* WHAT YOU ARE ASKED TO DO *
Copy the records below, from the line containing "[3:19.70-3:20.70]" through the last line; leave out pictures.

══ TASK INPUTS ══

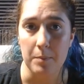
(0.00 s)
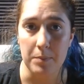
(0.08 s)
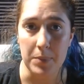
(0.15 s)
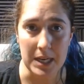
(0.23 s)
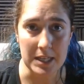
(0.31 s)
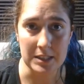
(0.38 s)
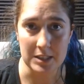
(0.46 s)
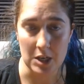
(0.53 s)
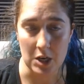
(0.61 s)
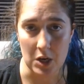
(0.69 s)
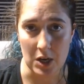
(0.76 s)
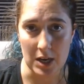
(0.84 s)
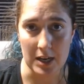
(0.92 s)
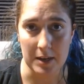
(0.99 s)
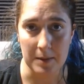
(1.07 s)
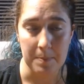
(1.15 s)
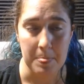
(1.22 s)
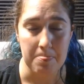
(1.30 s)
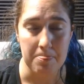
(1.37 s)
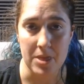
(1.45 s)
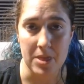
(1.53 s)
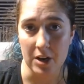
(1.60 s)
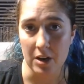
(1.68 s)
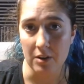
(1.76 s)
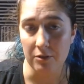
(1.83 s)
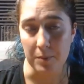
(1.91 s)
based on
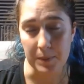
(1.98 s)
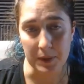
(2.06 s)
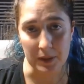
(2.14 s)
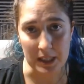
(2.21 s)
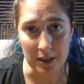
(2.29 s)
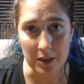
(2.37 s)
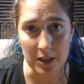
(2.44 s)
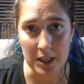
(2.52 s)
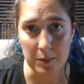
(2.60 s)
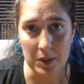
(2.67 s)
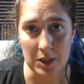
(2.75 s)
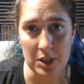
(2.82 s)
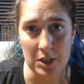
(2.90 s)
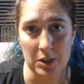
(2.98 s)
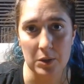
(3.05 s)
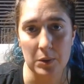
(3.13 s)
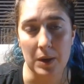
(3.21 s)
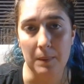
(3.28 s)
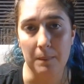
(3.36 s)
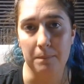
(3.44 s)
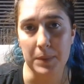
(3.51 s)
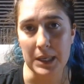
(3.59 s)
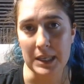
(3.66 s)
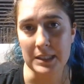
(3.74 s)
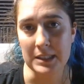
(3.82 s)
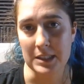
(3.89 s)
their familiarity with you,
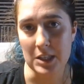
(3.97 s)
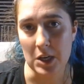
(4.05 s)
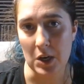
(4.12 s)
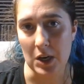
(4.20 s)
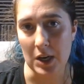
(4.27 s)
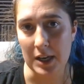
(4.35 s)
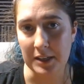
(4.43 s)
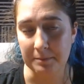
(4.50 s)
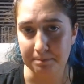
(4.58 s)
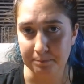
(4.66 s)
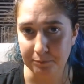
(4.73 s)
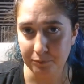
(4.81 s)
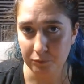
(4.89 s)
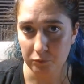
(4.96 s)
based on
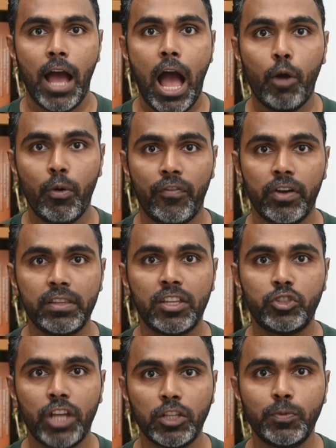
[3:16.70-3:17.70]
However, the
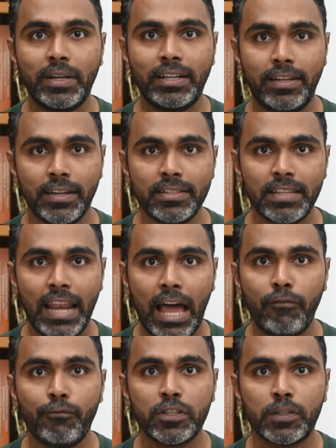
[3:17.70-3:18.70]
judgment does
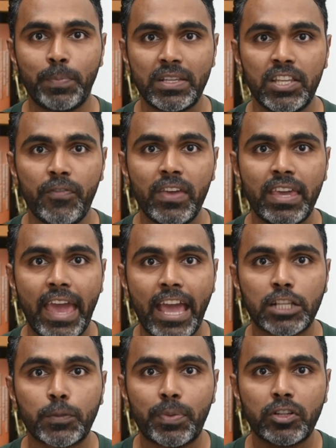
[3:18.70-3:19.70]
allow for specific
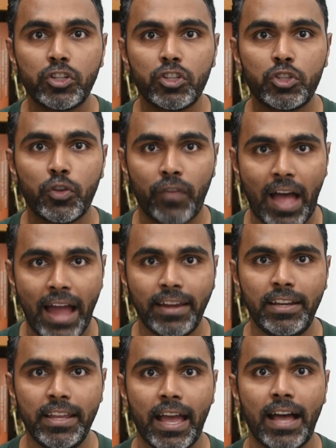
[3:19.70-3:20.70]
expressions of
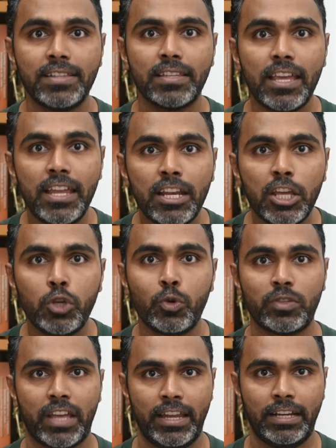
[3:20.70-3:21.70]
ideas in a
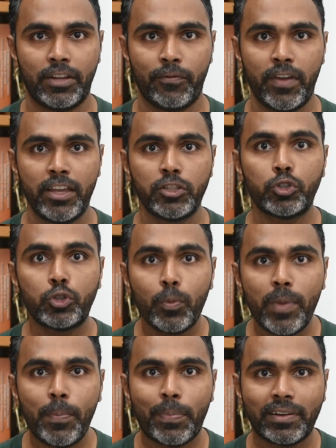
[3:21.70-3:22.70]
user interface to
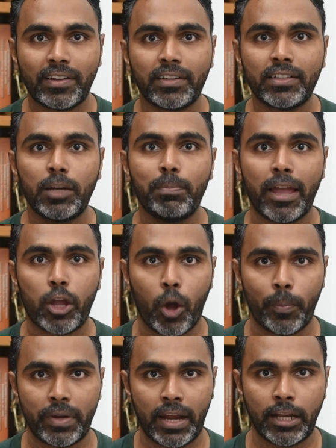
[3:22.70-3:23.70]
be protected by
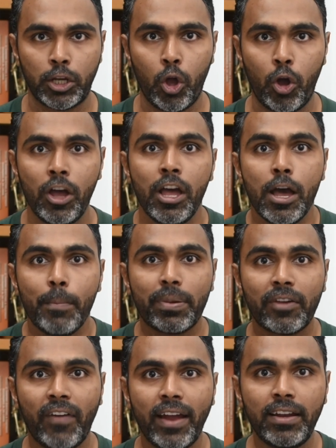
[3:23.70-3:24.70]
copyright law,
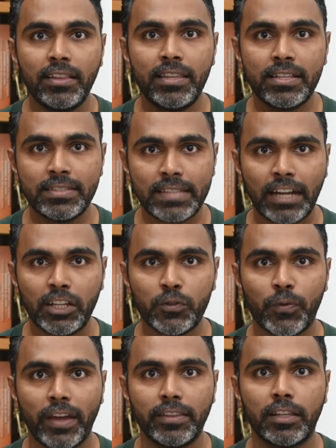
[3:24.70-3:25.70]
provided they
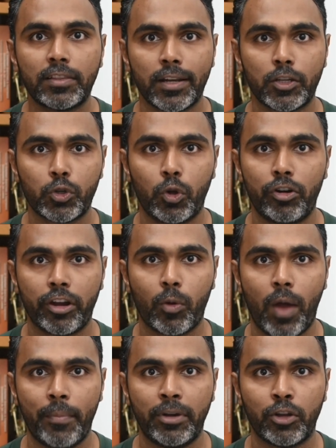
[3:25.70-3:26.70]
satisfy the threshold
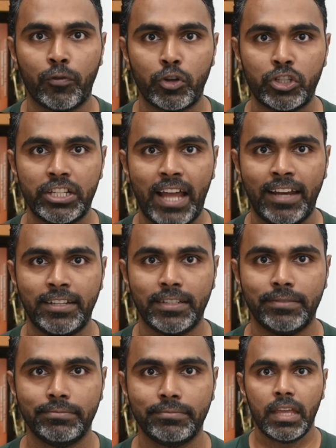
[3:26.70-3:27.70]
requirement of originality.
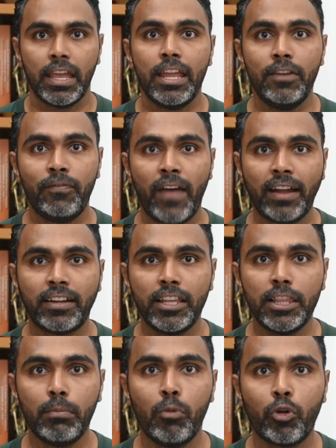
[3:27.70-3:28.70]
In fact,
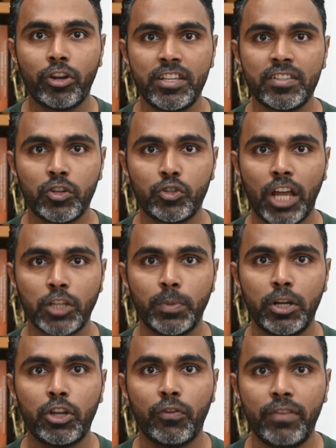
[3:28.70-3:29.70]
in the more recent
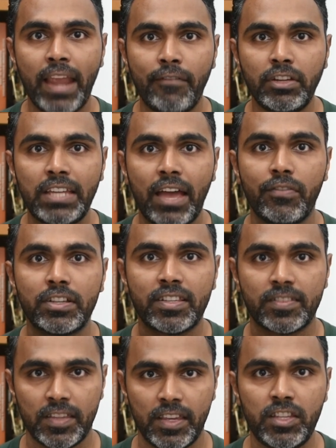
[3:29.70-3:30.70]
judgment of Navitaire
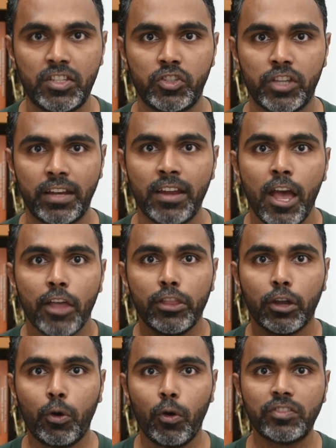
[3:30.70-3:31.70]
vs. EasyJet, the
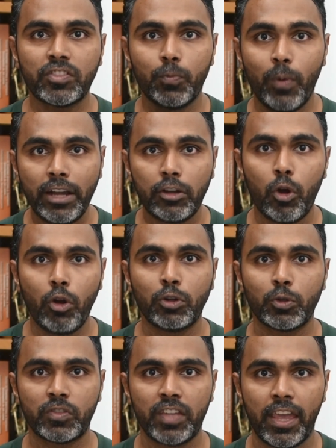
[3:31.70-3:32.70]
courts went on
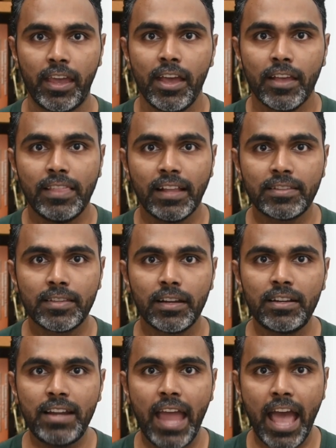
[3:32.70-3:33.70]
to say that
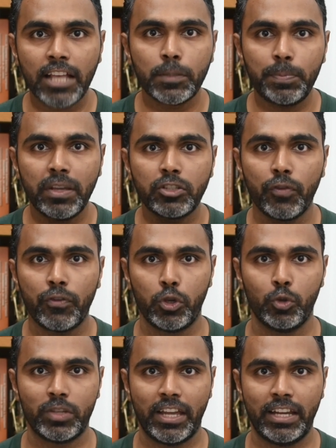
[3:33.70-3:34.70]
certain aspects of a user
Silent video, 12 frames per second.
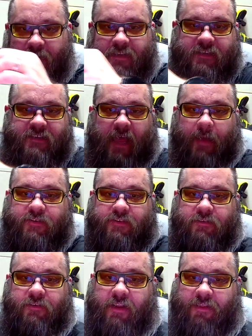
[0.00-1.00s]
It does
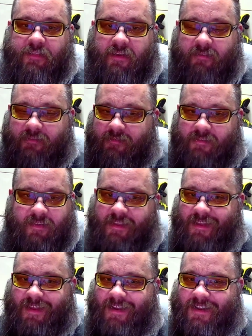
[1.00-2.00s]
absolutely nothing.
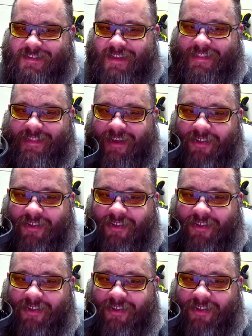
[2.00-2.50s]
It does nothing.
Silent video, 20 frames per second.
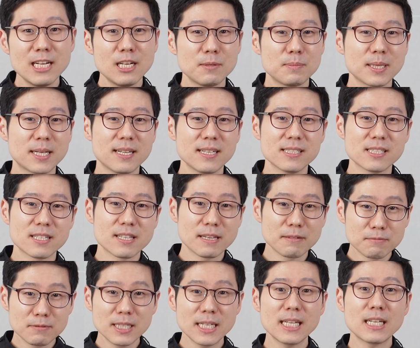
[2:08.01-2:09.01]
because they
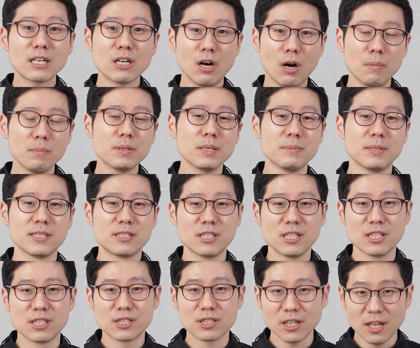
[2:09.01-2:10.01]
really complement
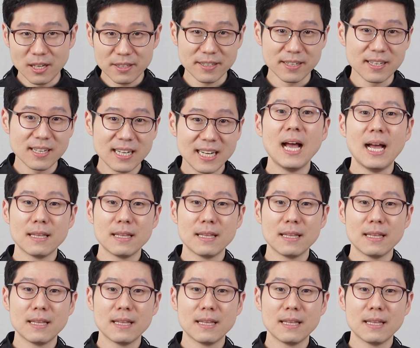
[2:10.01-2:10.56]
each other.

═══

* FINISHED TASK *
[3:19.70-3:20.70]
expressions of
[3:20.70-3:21.70]
ideas in a
[3:21.70-3:22.70]
user interface to
[3:22.70-3:23.70]
be protected by
[3:23.70-3:24.70]
copyright law,
[3:24.70-3:25.70]
provided they
[3:25.70-3:26.70]
satisfy the threshold
[3:26.70-3:27.70]
requirement of originality.
[3:27.70-3:28.70]
In fact,
[3:28.70-3:29.70]
in the more recent
[3:29.70-3:30.70]
judgment of Navitaire
[3:30.70-3:31.70]
vs. EasyJet, the
[3:31.70-3:32.70]
courts went on
[3:32.70-3:33.70]
to say that
[3:33.70-3:34.70]
certain aspects of a user
Silent video, 12 frames per second.
[0.00-1.00s]
It does
[1.00-2.00s]
absolutely nothing.
[2.00-2.50s]
It does nothing.
Silent video, 20 frames per second.
[2:08.01-2:09.01]
because they
[2:09.01-2:10.01]
really complement
[2:10.01-2:10.56]
each other.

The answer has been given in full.